> Action item
Could you transcribe each record below exactly as written, setting the pictures aside?

> Entries provided

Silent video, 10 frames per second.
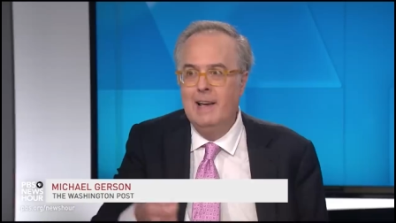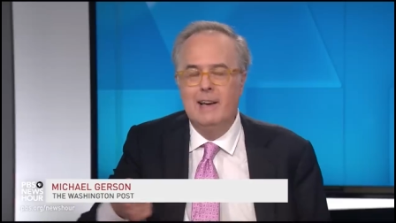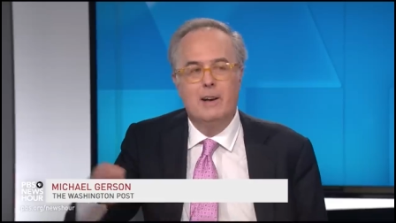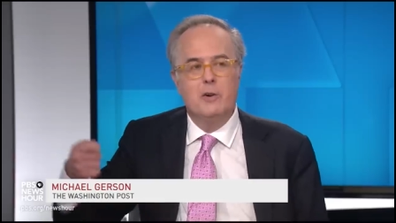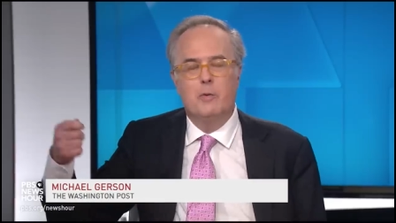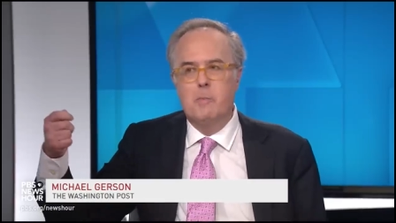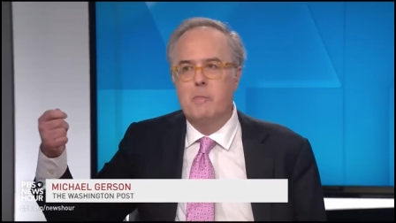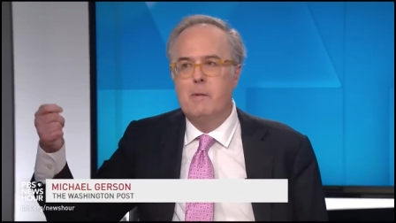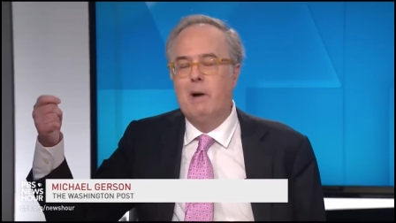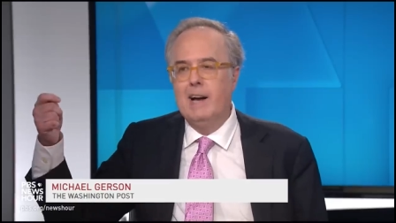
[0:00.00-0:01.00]
and
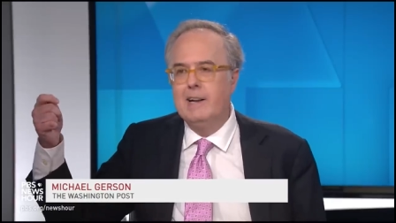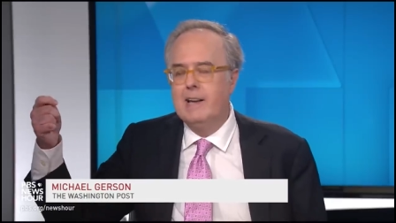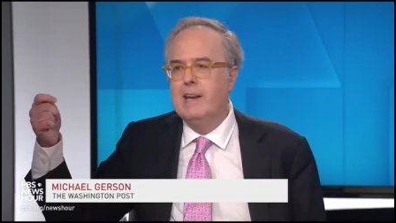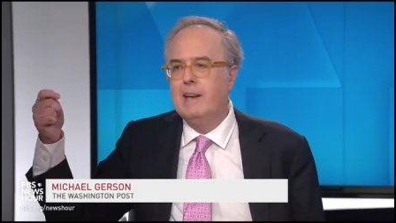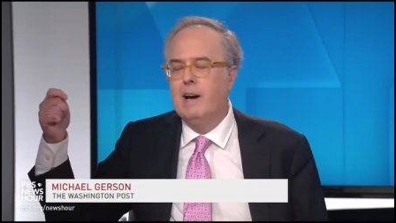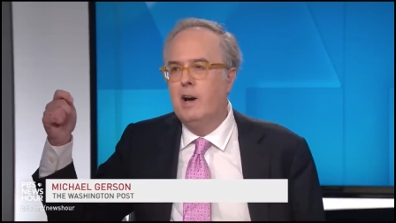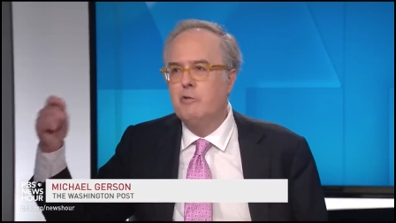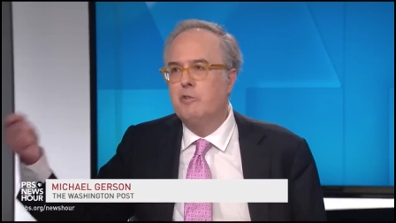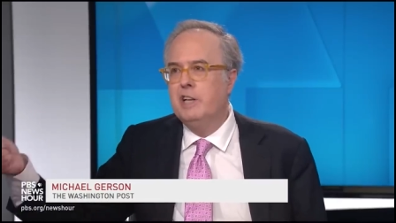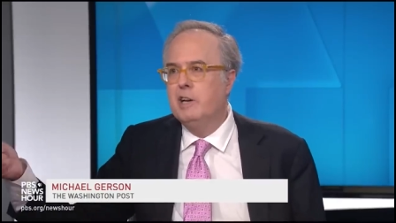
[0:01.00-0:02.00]
undermining a
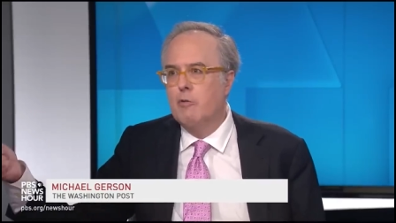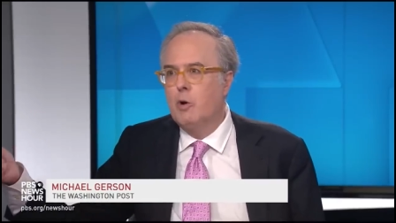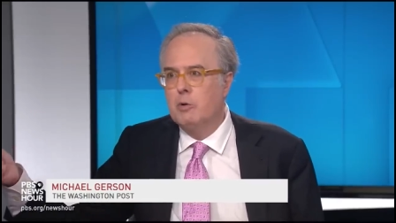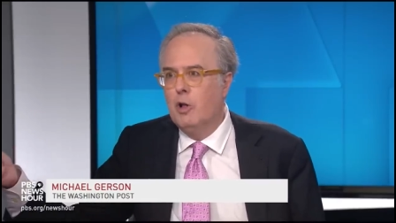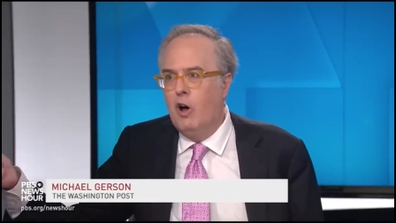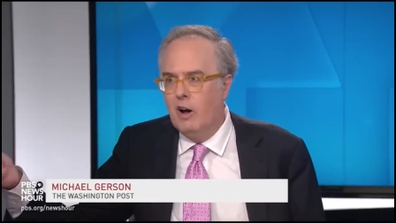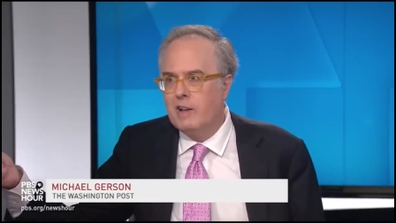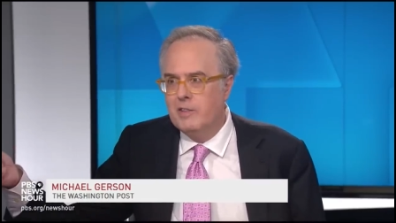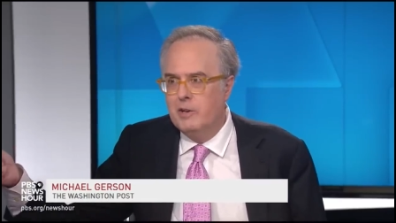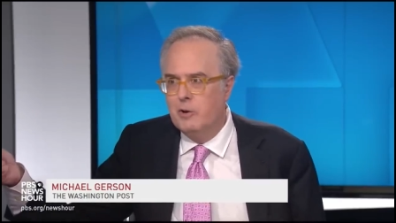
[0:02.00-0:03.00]
hundred-year-old law
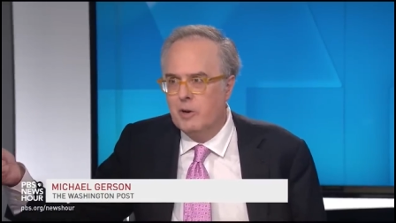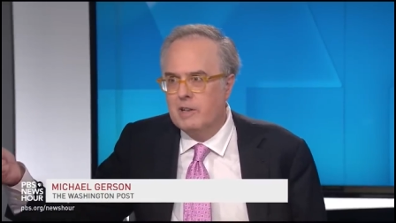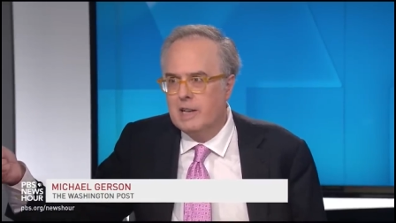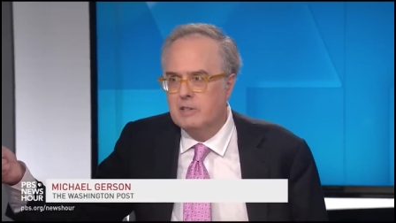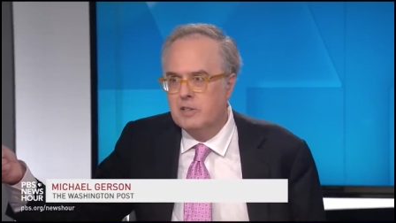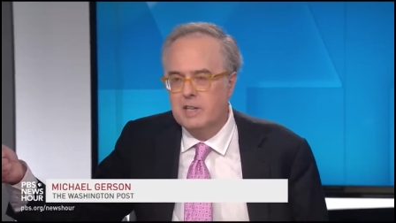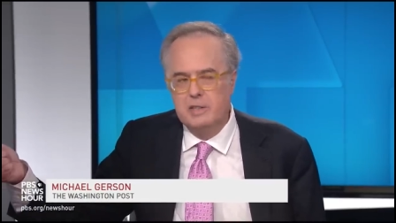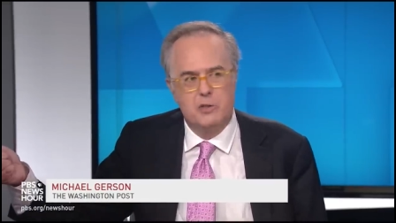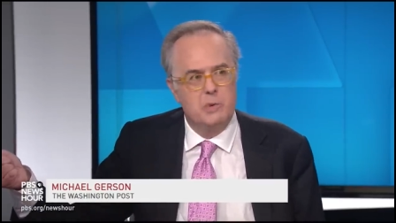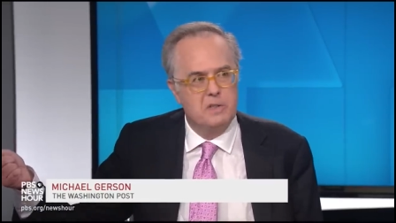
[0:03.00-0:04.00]
in the New York
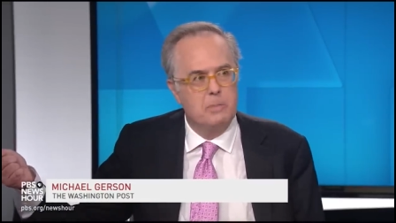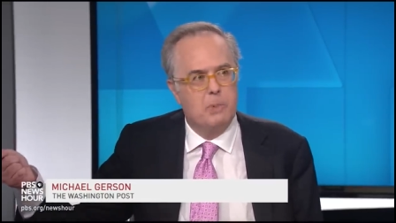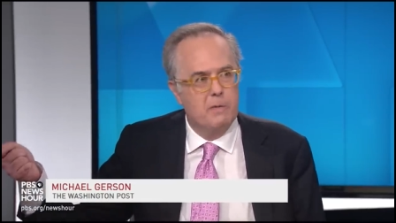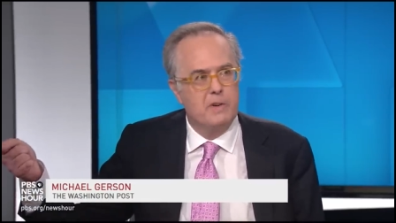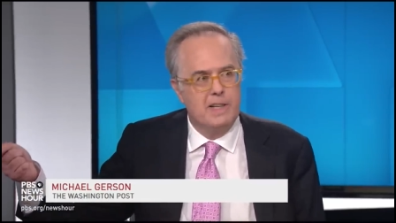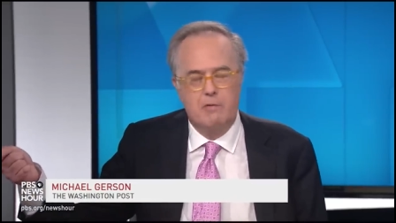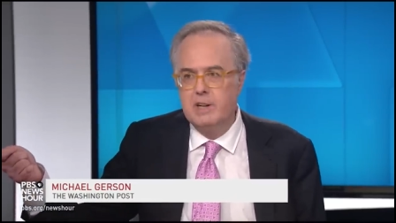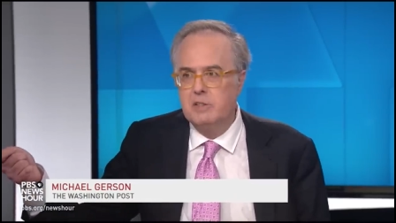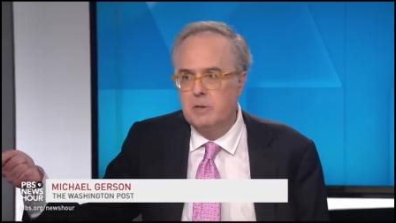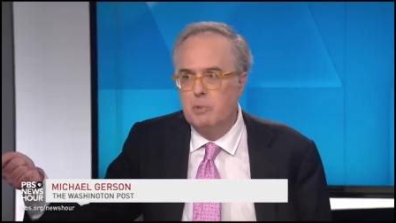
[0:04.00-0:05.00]
legislature was a perfectly
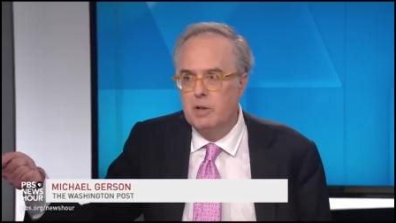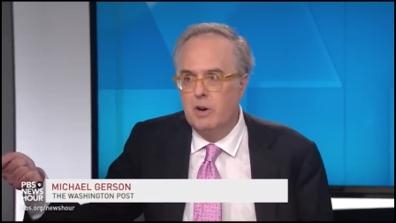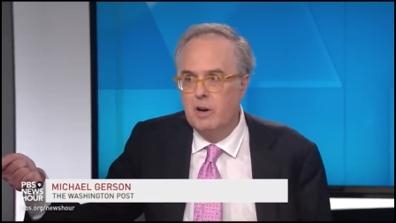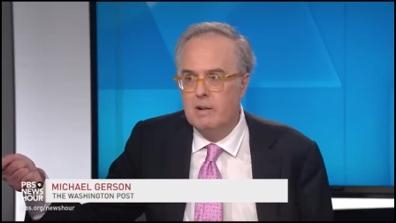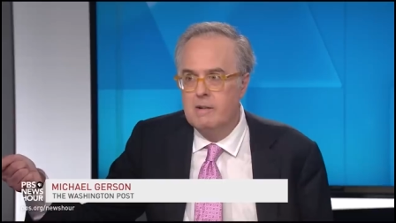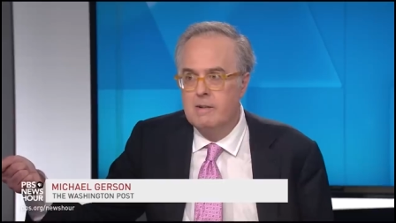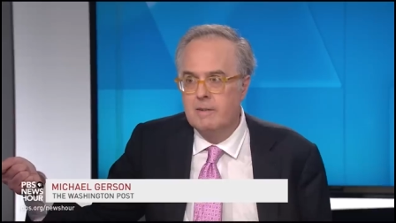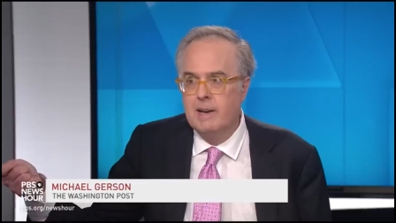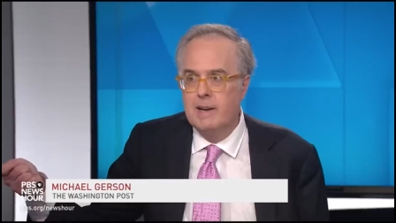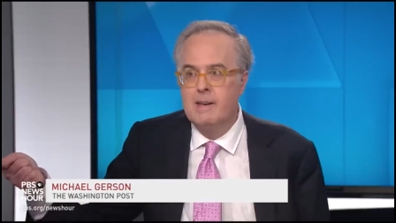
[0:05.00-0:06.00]
reasonable law.
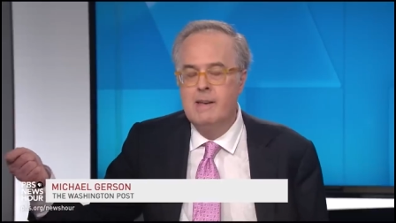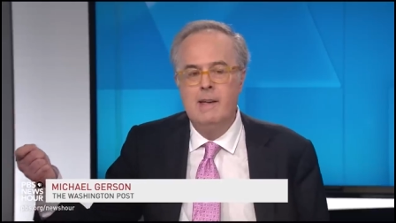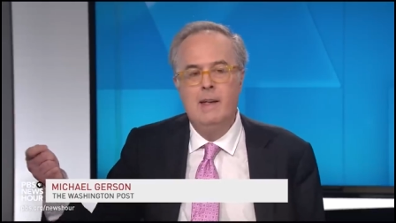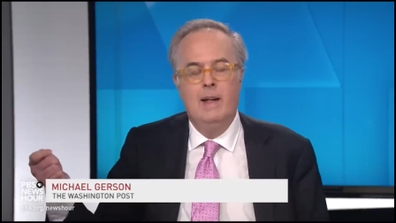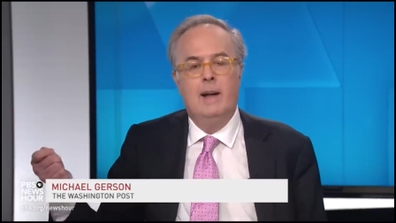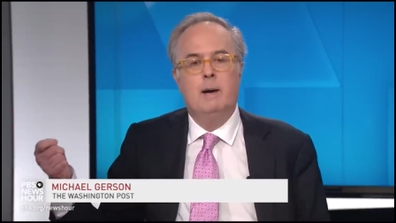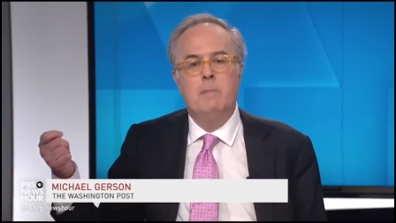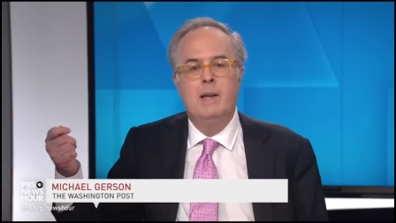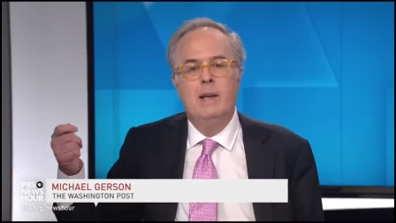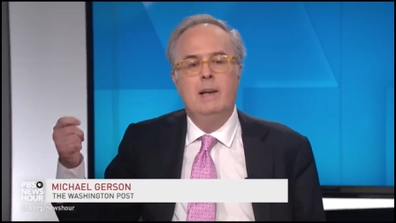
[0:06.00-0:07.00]
Okay. Um,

> Solution
Silent video, 10 frames per second.
[0:00.00-0:01.00]
and
[0:01.00-0:02.00]
undermining a
[0:02.00-0:03.00]
hundred-year-old law
[0:03.00-0:04.00]
in the New York
[0:04.00-0:05.00]
legislature was a perfectly
[0:05.00-0:06.00]
reasonable law.
[0:06.00-0:07.00]
Okay. Um,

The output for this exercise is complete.